INSTRUCTIONS FOR THE TASK:
Copy each record exactly and skip its pictures.

EXTRACTED DATA:
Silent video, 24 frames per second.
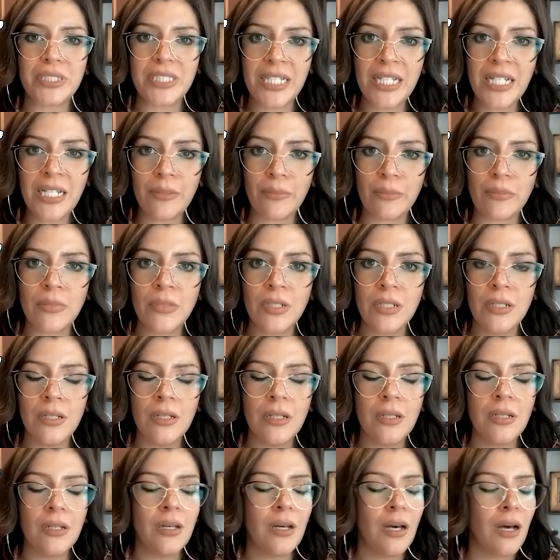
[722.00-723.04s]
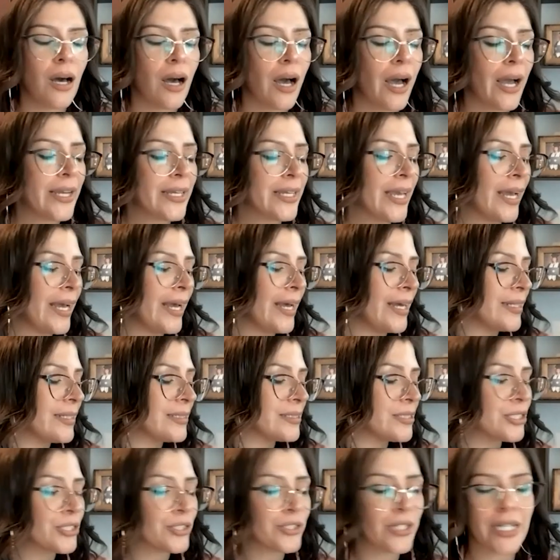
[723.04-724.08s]
team. I can't
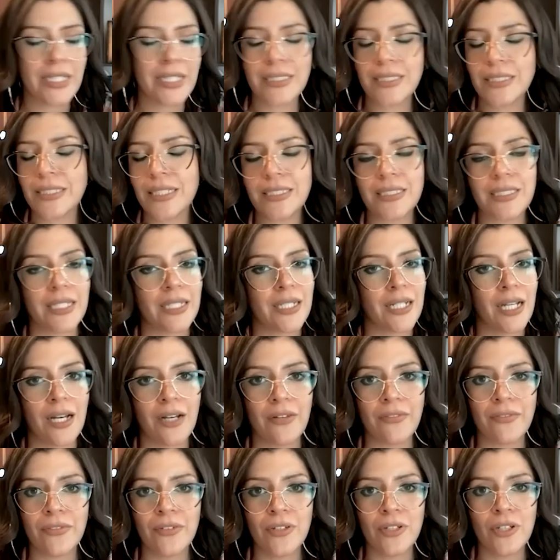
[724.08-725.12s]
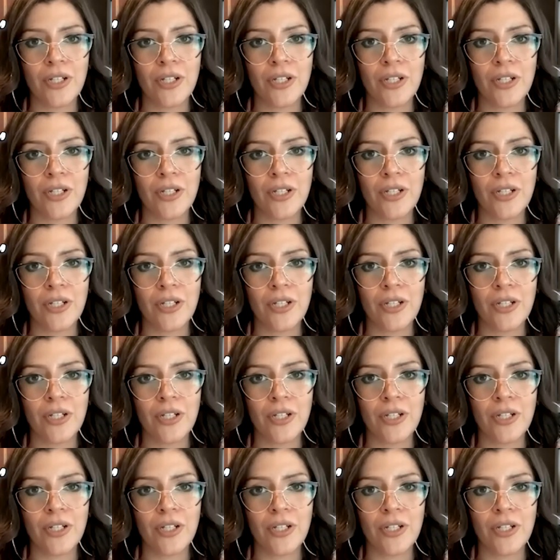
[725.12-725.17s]
stress this enough.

RESPONSE TO THE EXERCISE:
Silent video, 24 frames per second.
[722.00-723.04s]
[723.04-724.08s]
team. I can't
[724.08-725.12s]
[725.12-725.17s]
stress this enough.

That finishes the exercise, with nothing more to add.